Task requirements → Print out the entries from the line containing "[0:07.27-0:08.18]" through the last line, exactly, and print nothing else. Pictures are not copied.

====================

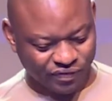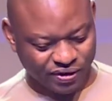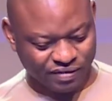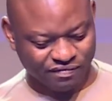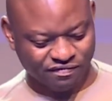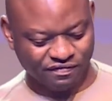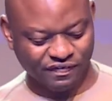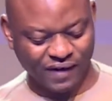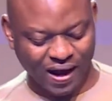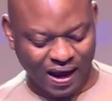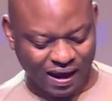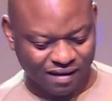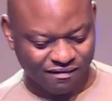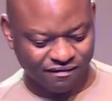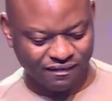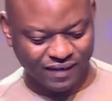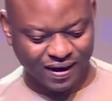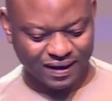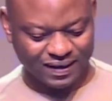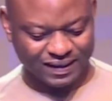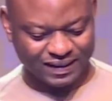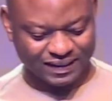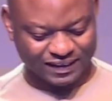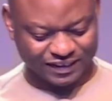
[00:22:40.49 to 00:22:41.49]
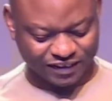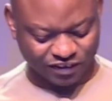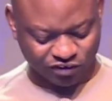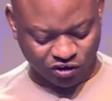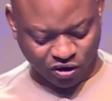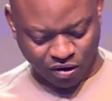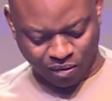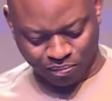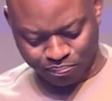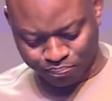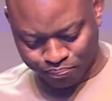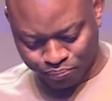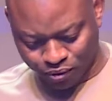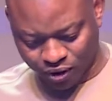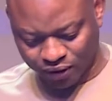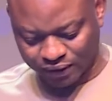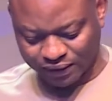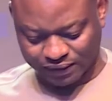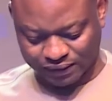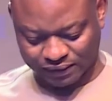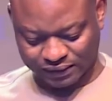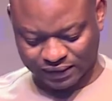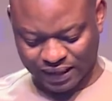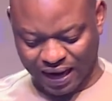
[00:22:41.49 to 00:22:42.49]
revival is not
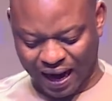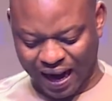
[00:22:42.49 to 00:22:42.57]
burning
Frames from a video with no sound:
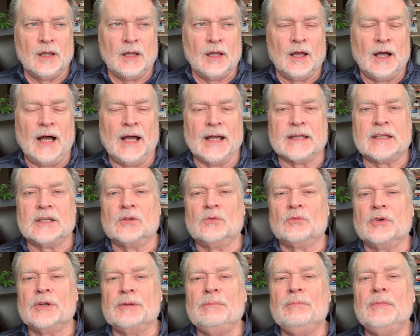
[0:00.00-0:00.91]
I can
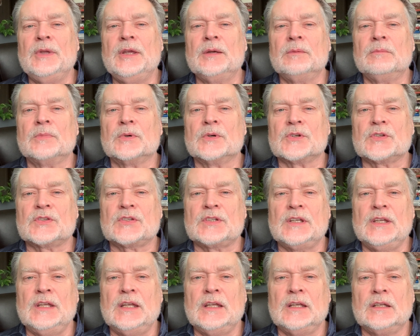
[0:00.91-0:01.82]
remember
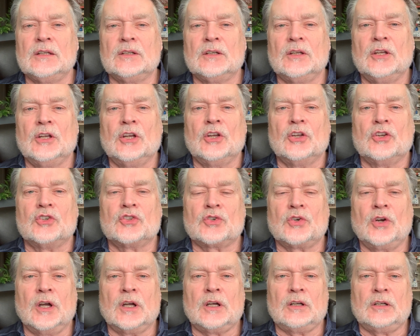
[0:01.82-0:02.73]
seeing
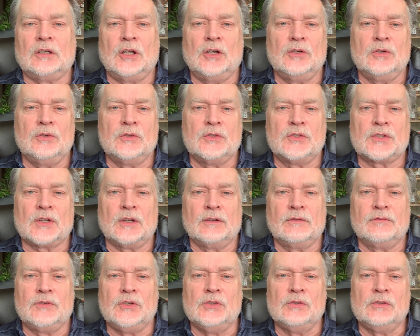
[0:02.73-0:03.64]
truckloads
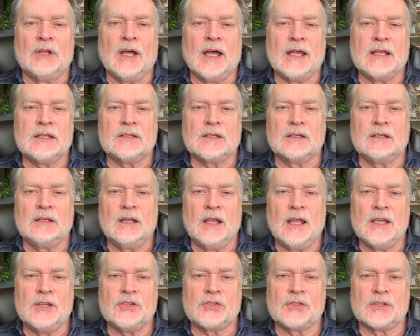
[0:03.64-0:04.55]
of United
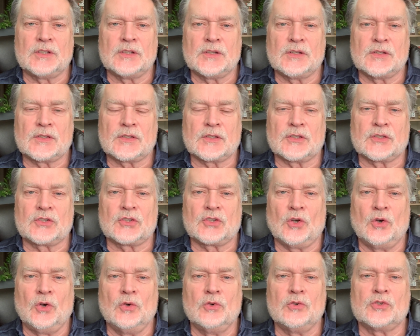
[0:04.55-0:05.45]
Nations
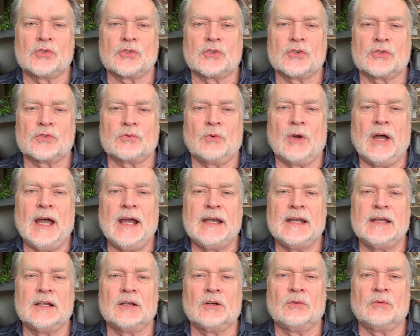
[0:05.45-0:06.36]
soldiers
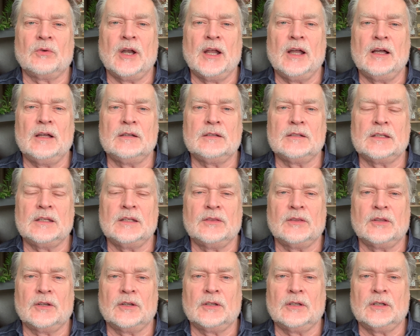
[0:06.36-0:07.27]
riding around in
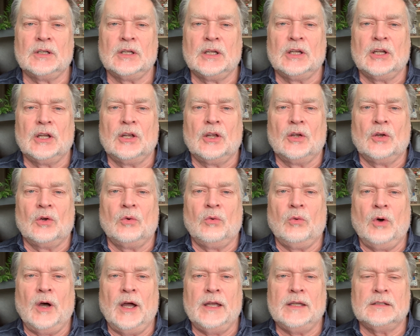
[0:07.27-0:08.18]
the
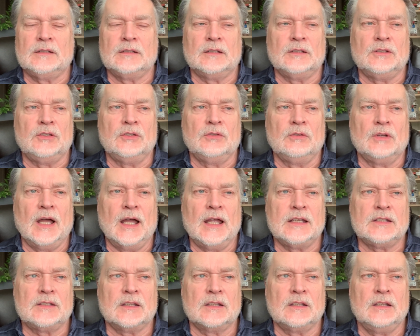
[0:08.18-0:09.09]
white
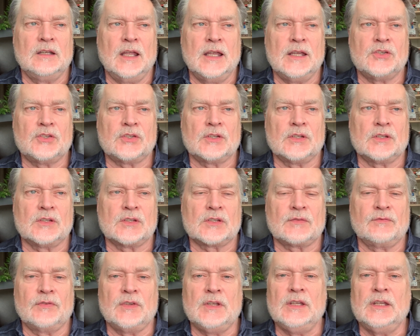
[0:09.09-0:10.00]
United Nations
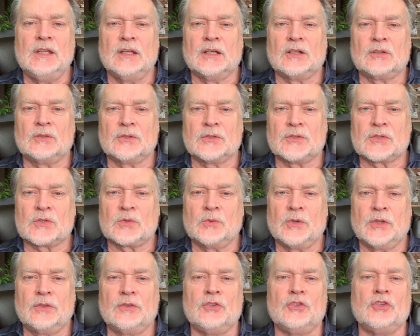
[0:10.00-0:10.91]
vehicles
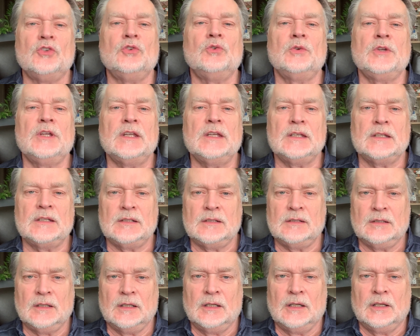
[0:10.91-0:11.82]
with
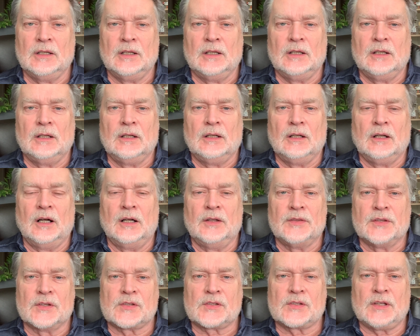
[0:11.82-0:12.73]
UN
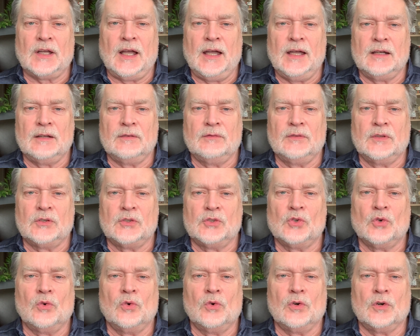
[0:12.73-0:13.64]
on the side of the
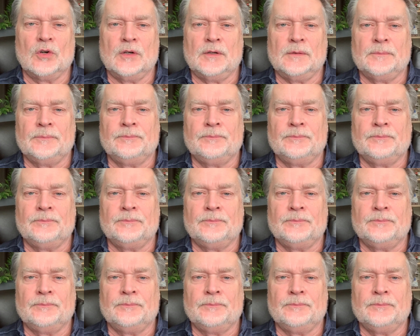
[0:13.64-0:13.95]
door,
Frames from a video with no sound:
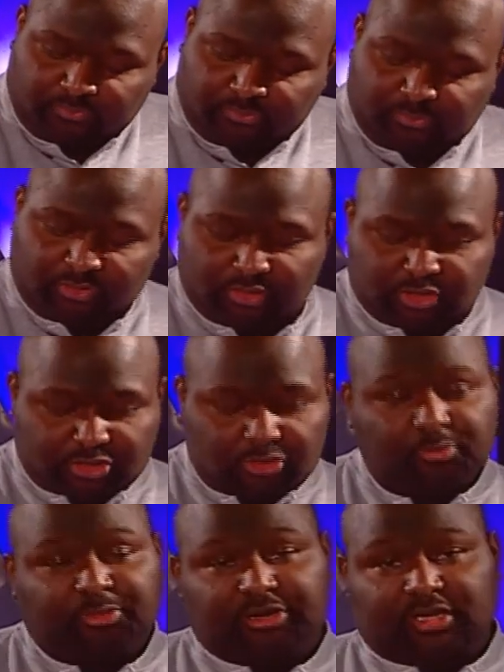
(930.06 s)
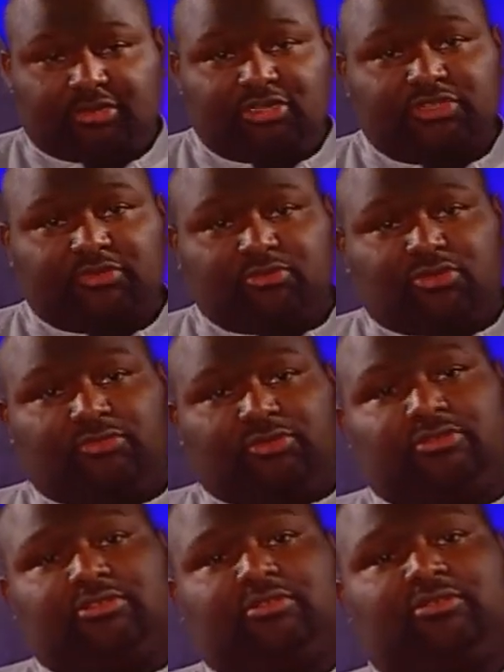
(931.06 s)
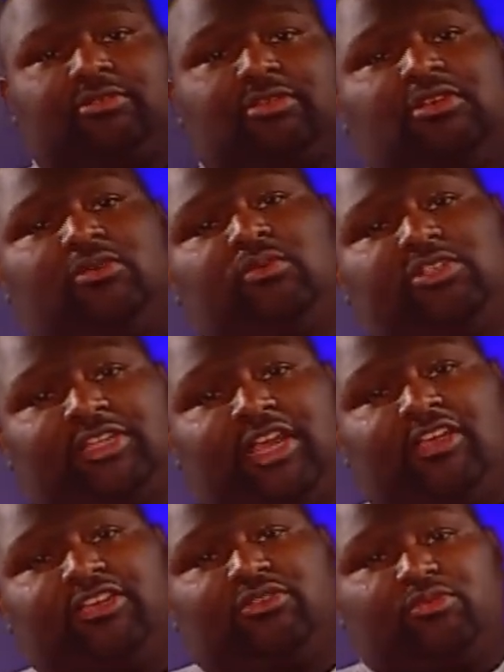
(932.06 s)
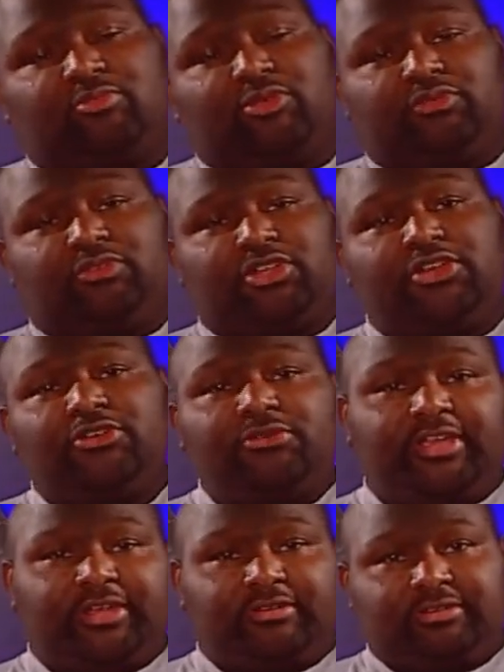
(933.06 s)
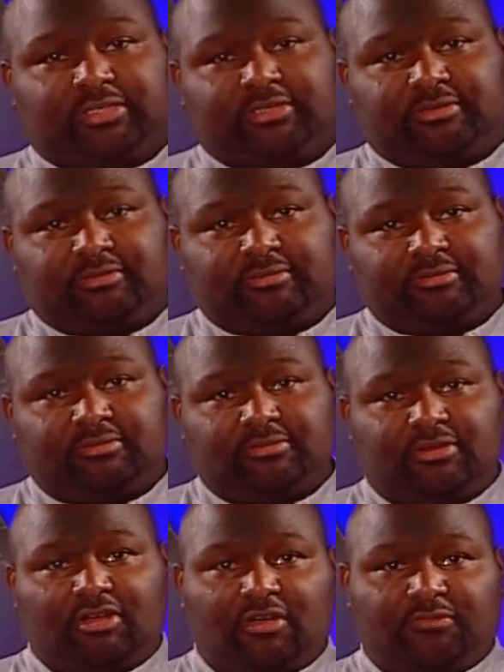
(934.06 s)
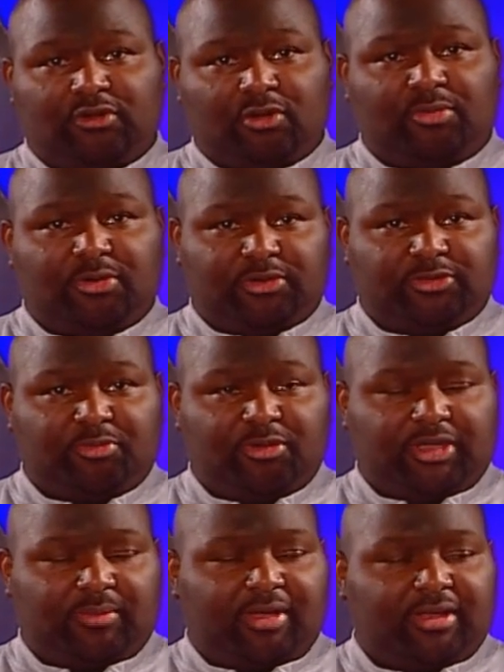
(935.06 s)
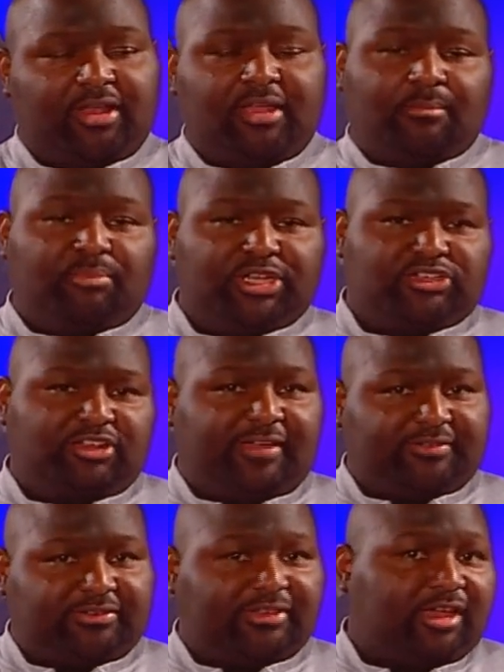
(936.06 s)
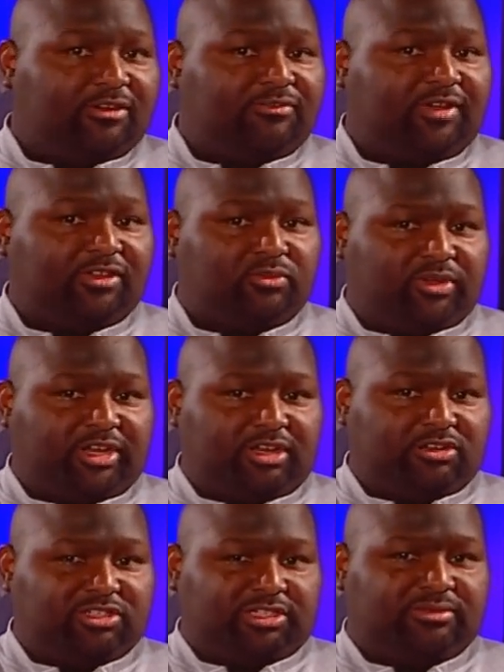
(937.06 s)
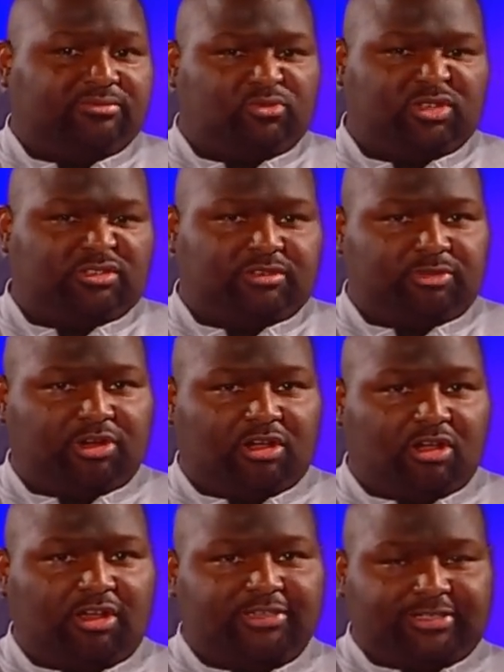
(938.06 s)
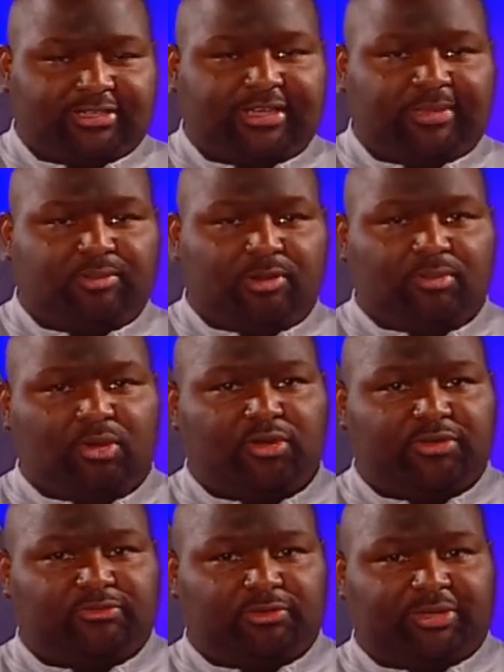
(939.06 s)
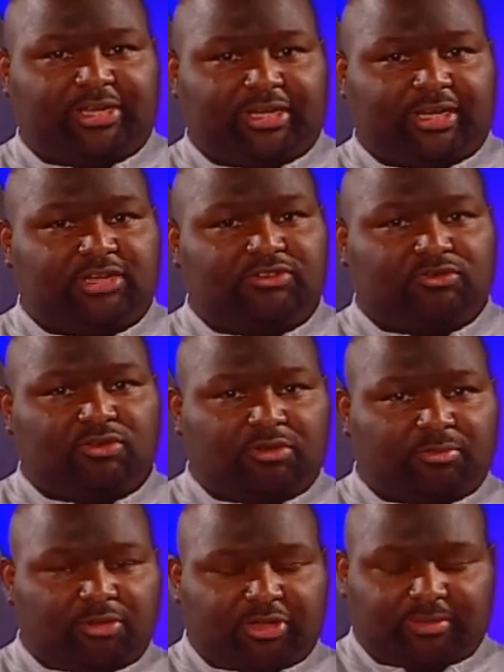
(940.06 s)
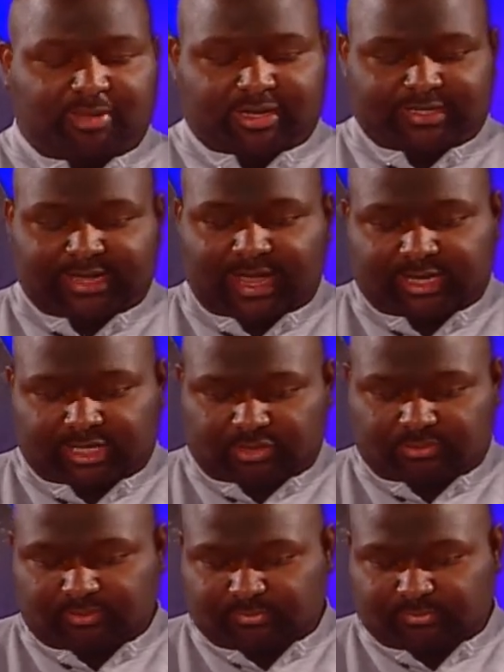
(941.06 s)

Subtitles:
There's super energy removals, which allow you to remove 2 energies off your opponent's Pokemon, but you have to sacrifice 1 energy, which is a mere cost to keep your opponent from getting any strong Pokemon attacking you.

====================

Response →
[0:07.27-0:08.18]
the
[0:08.18-0:09.09]
white
[0:09.09-0:10.00]
United Nations
[0:10.00-0:10.91]
vehicles
[0:10.91-0:11.82]
with
[0:11.82-0:12.73]
UN
[0:12.73-0:13.64]
on the side of the
[0:13.64-0:13.95]
door,
Frames from a video with no sound:
(930.06 s)
(931.06 s)
(932.06 s)
(933.06 s)
(934.06 s)
(935.06 s)
(936.06 s)
(937.06 s)
(938.06 s)
(939.06 s)
(940.06 s)
(941.06 s)

Subtitles:
There's super energy removals, which allow you to remove 2 energies off your opponent's Pokemon, but you have to sacrifice 1 energy, which is a mere cost to keep your opponent from getting any strong Pokemon attacking you.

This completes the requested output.